Figure 8 shows the simultaneous estimation of the angles of two low-elevation targets using the proposed algorithm. In the simulation, the low elevation angles of target 1 and target 2 were 2° and 4°, respectively. From the figure, it can be seen that the proposed algorithm can effectively estimate the angles of two targets simultaneously.
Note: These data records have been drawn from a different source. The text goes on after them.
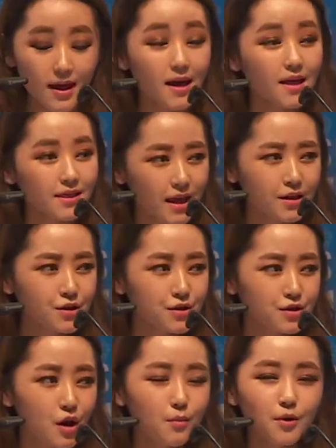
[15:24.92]
Thank you
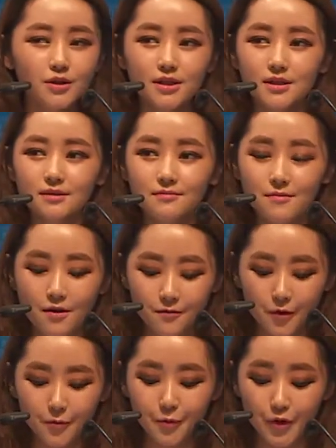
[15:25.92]
so much
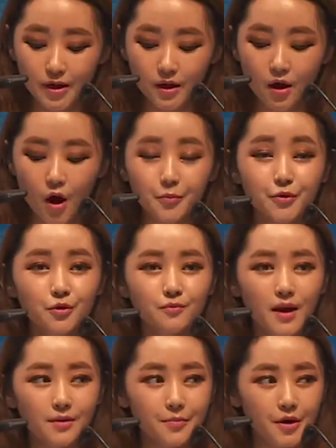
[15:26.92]
for bringing hope to
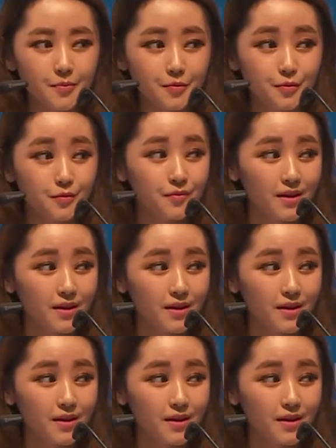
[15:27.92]
my people,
The RMSEs for the angle estimation of target 1 and target 2 are 0.04° and 0.07°, respectively. Based on the estimated elevation angles, the corresponding estimated heights of the targets are obtained. The maximum height offset for target 1 is approximately 139.54 m, and for target 2, it is approximately 243.76 m. These results meet the general design requirement of a height estimation error of 2% of the distance.